Todos los veranos de mi infancia y mi adolescencia hoy nos
despertaba el repicar insistente de las campanas. Era imposible ignorar esa
llamada. El sonido invadía nuestra habitación y nos arrancaba del sueño. Teníamos
el campanario de la iglesia casi encima de nuestras cabezas. Los petardos y los
primeros acordes de la banda de música acababan de desvelarnos después de una larga noche de fiesta. Con los años, al malestar físico propio de dormir poco y trasnochar habría que sumarle
la resaca.
Y sin embargo, a pesar del sueño, del dolor de cabeza y del
cansancio, la procesión de las doce del Día de la Virgen era una cita ineludible
para todos, o al menos para mí. Me pasaba el año esperando ese momento donde todos lucían sus mejores galas. Aquel día estrenábamos siempre ropa nueva que habiámos comprado expresamente "para el día de la Virgen". En una época en que no comprábamos tanta ropa como ahora, estrenar era casi un acontecimiento limitado a Navidad y a las fiestas de agosto. Aquel era el encuentro donde todo el pueblo se encontraba, los que vivían allí y los
forasteros como nosotros que en verano duplicábamos la población. Así que a
veces saltaba de la cama quince minutos antes de empezar y sin ducharme, sin
desayunar y con los ojos rojos me ponía un vestido nuevo y, a veces también estrenaba zapatos, decisión de la que solías arrepentirte antes de acabar la vuelta al pueblo. Si no asistías a la procesión no existías, si no estrenaba
ropa no eras nadie. Mis tías no dudaban en plantarse sus vestidos estampados de
flores y sus zapatos de tacón de colores llamativos, sus pendientes dorados y
sus pulseras tintineantes. Mi abuela, y también mi madre que en eso más se parecía
a su suegra que sus propias hijas presumidas y sociables, muchos años preferían
quedarse en casa y evitarse el calor, el gentío y el festival de saludos y cotilleos.

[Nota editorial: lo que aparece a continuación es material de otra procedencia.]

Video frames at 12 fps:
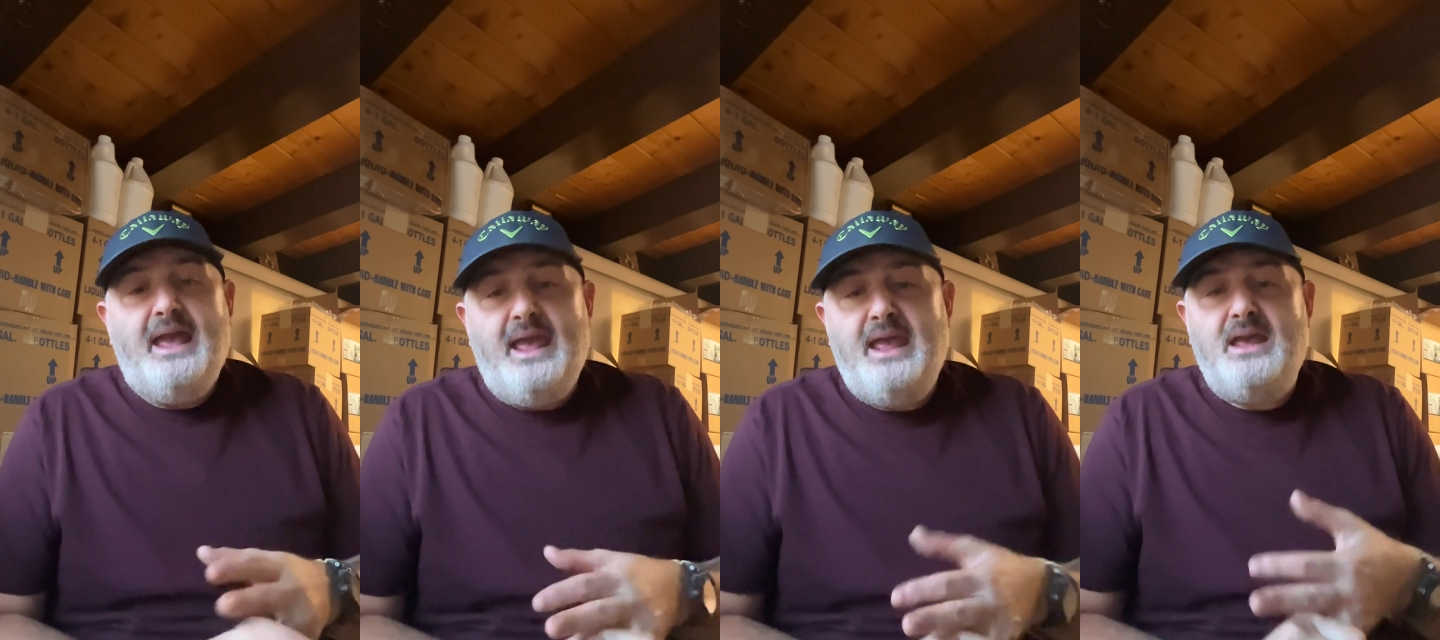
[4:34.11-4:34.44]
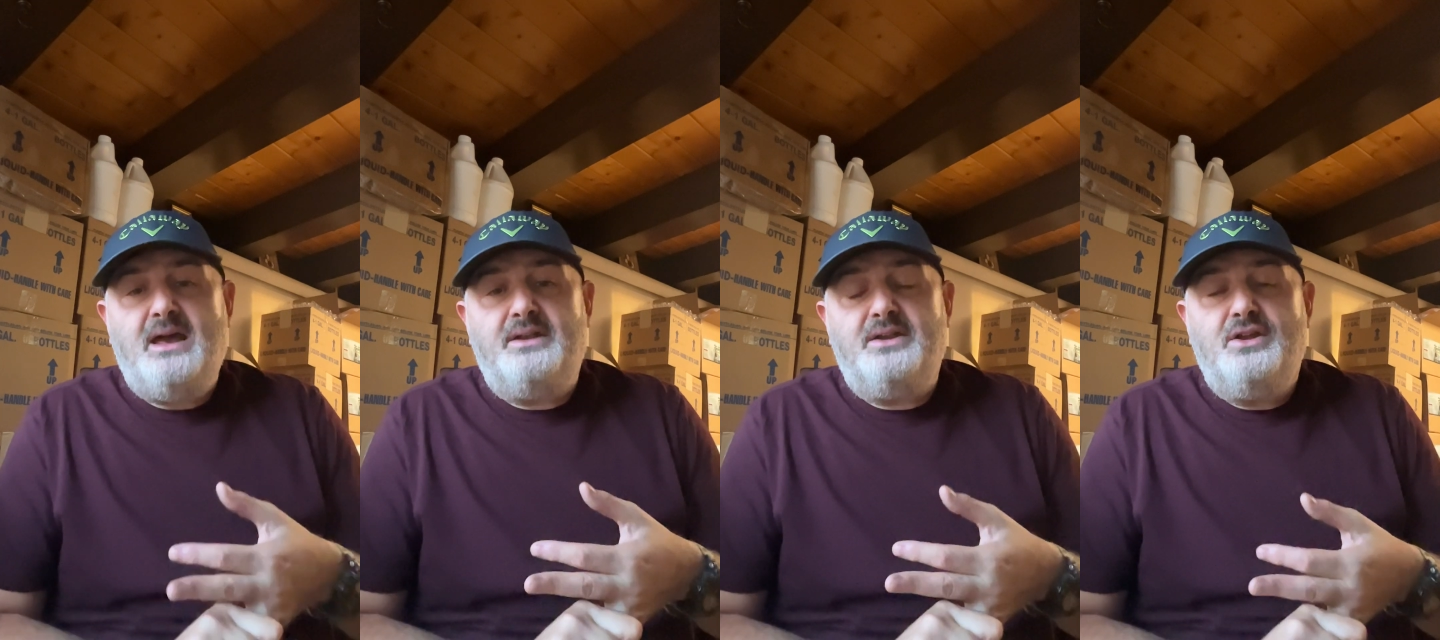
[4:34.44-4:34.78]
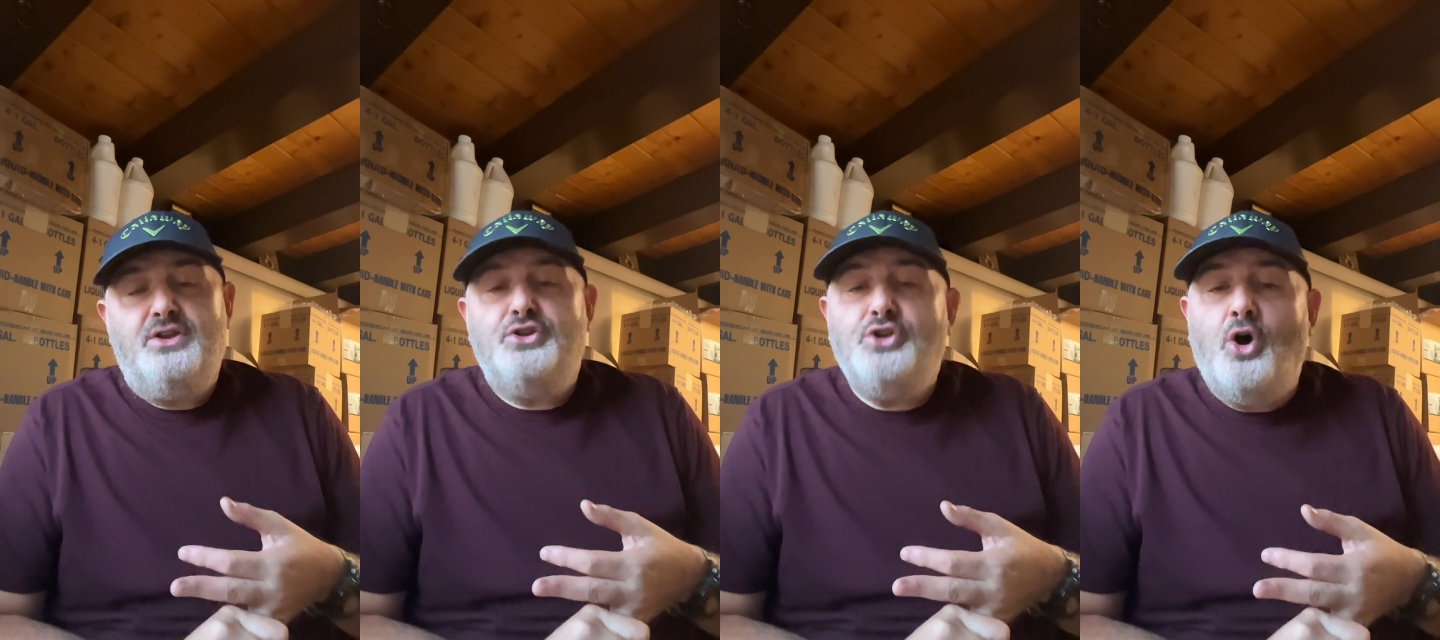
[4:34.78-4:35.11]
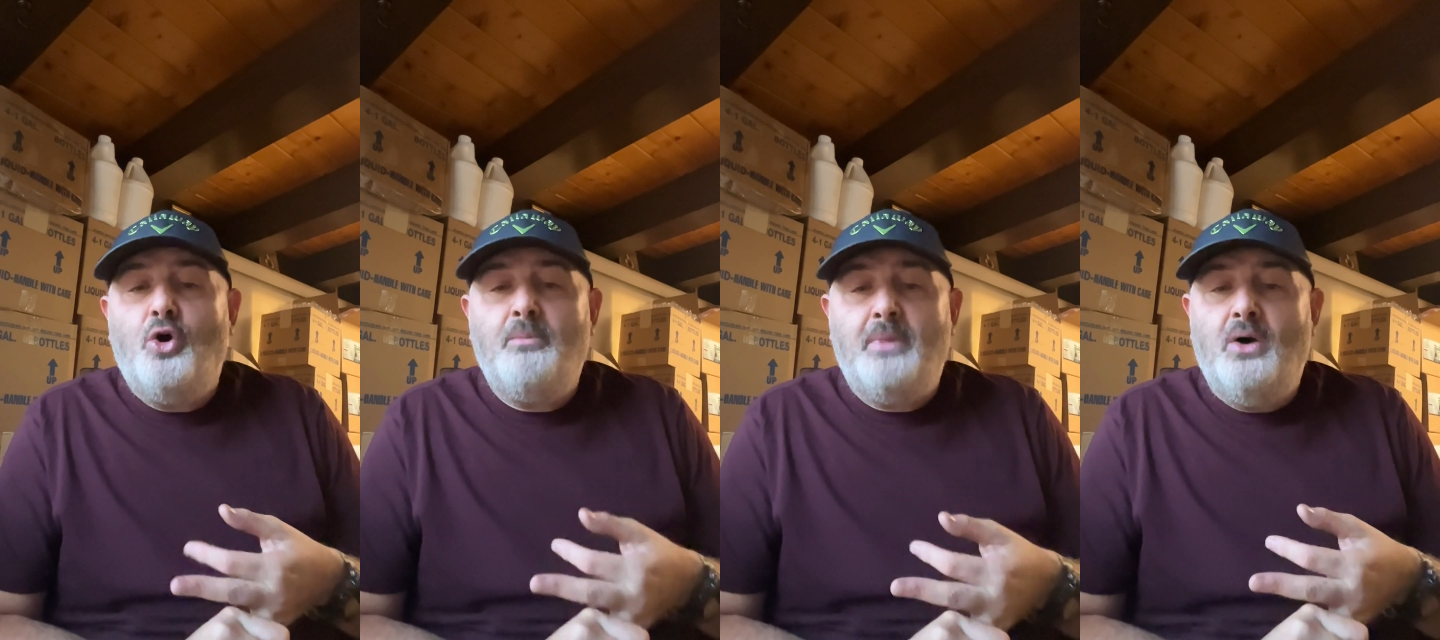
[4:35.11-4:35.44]
and
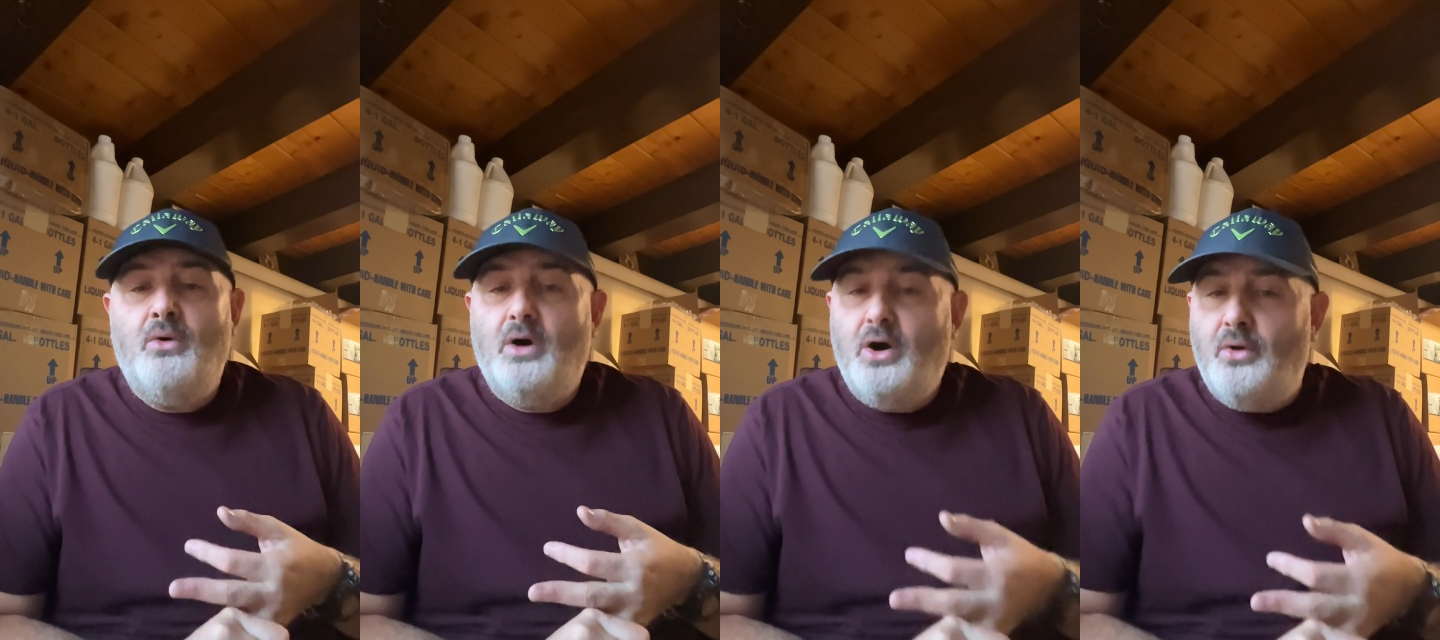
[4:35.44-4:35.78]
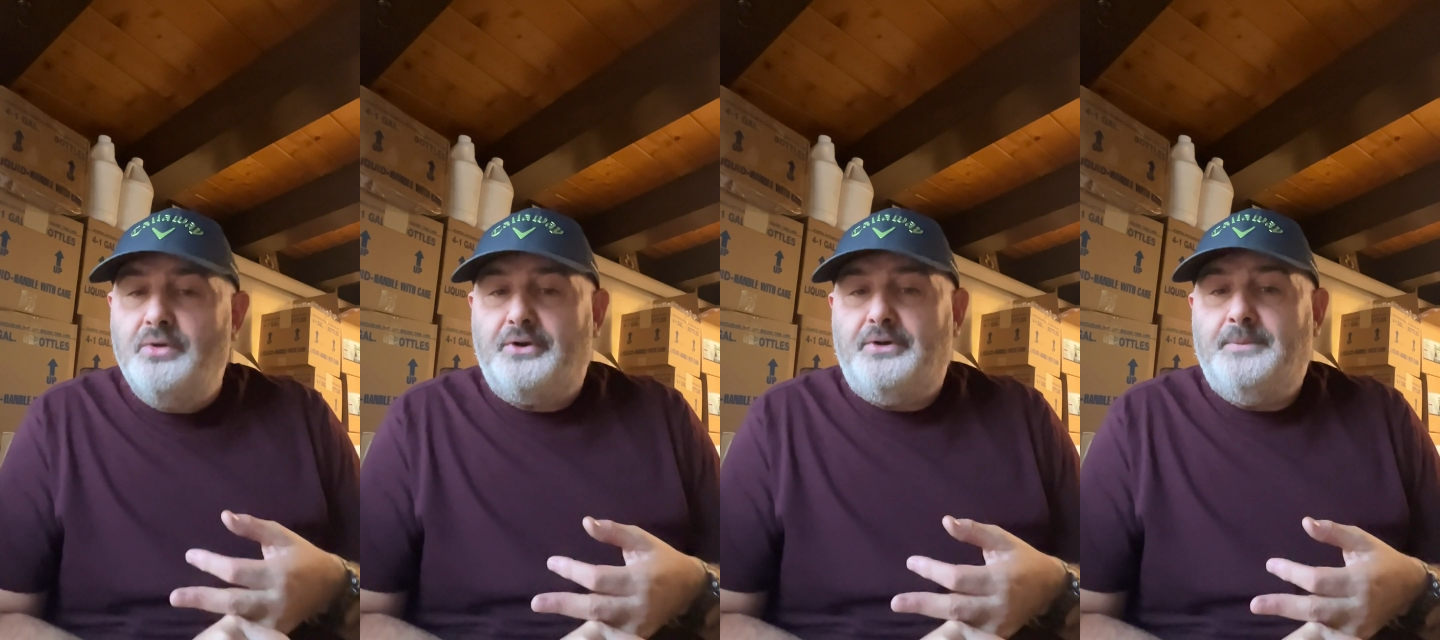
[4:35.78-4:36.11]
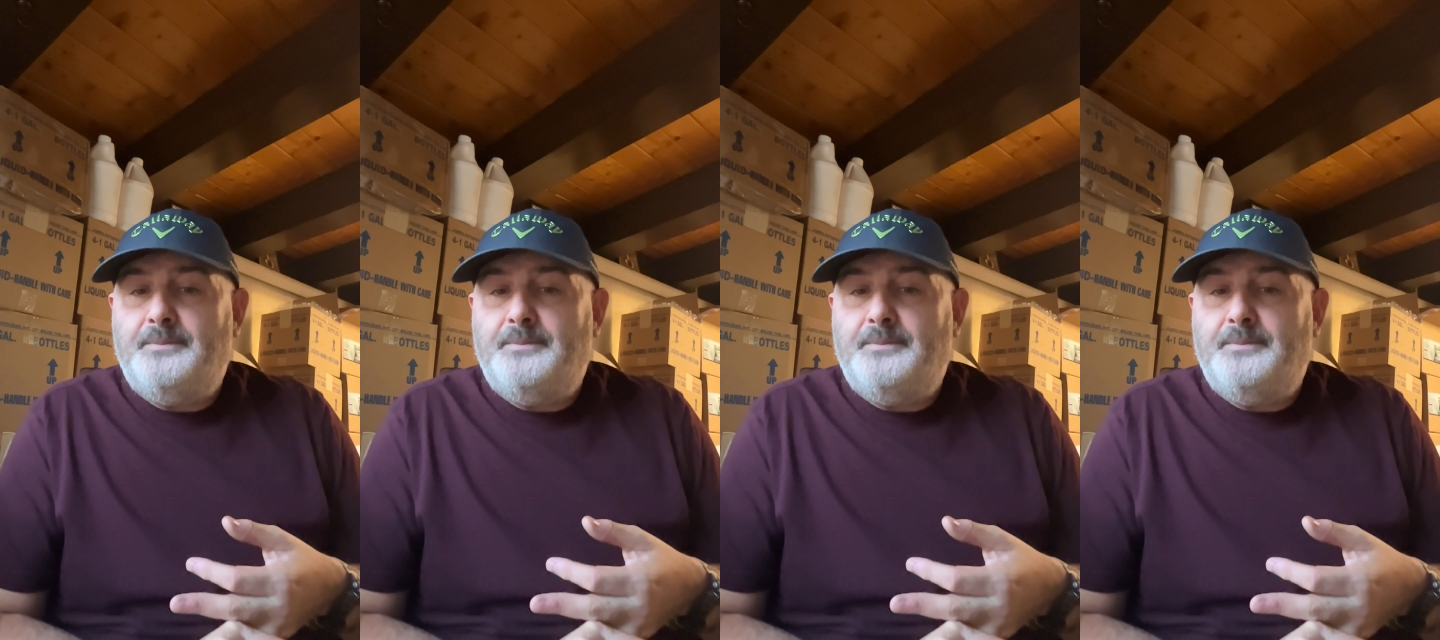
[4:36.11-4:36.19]
No Moe Odor.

Pero yo que en eso siempre he sido más parecida a mis tías que a mi madre y no me perdía por nada del mundo la pasarela social del año.
Después de la procesión y de la misa, llegaba el tercer acto de la representación que se celebraba en los bares con una cerveza para los hombres, un bitter kas para las mujeres y una fanta para los niños. Había que buscar bares con sombra o bajo las hojas de parra. Algunas mujeres, sobre todo las autóctonas regresaban a
casa a deshacerse de los disfraces y ponerse el delantal para preparar la gran
comida familiar. Las mujeres forasteras, la mayoría de ciudad y por lo tanto más
modernas y atrevidas, acostumbraban a acompañar a los hombres a los bares a tomar el
aperitivo antes de comer.
Era un día de celebración familiar muy especial, donde nos reuníamos
todos para comer. Como si fuera la comida de Navidad, pero en verano y con la
familia paterna. Los primeros años recuerdo que comíamos en casa, pero las
mujeres se rebelaron por tener que pasarse toda la mañana cocinando. Así que
pronto empezamos a ir a comer a un restaurente, cosa poco habitual en aquellos años. Pagaba mi abuelo como gran patriarca de la
familia. Pequeño, sentimental y de lágrima fácil pero nadie dudaba que suya era
la autoridad y quién mandaba en casa. Aquel día se sentía orgulloso de poder
pagar la comilona a toda su prole de hijos y nietos. Seguramente era el único extra, el único
dispendio que se permitían en todo el año en aquella casa de austeridad y
sencillez. Luego, en los cafés era frecuente que se le empeñaran los ojos vaticinando
que aquel sería el último verano que estaría entre nosotros. Mi padre se pasó
también media vida anunciando su muerte temprana.
Con el tiempo, la muerte de los abuelos, de los padres y de
los tíos, los desencuentros familiares, las nuevas familias, otro tipo de vacaciones
viajando por el mundo, no hemos vuelto a reunirnos, pero todos seguimos acordándonos
de aquellas comidas familiares y, estemos donde estemos, intentamos ir a comer
fuera. Y esperamos el momento en que el abuelo echa mano al bolsillo para sacar los bitleltes. Como si pudiera volver a invitar el abuelo.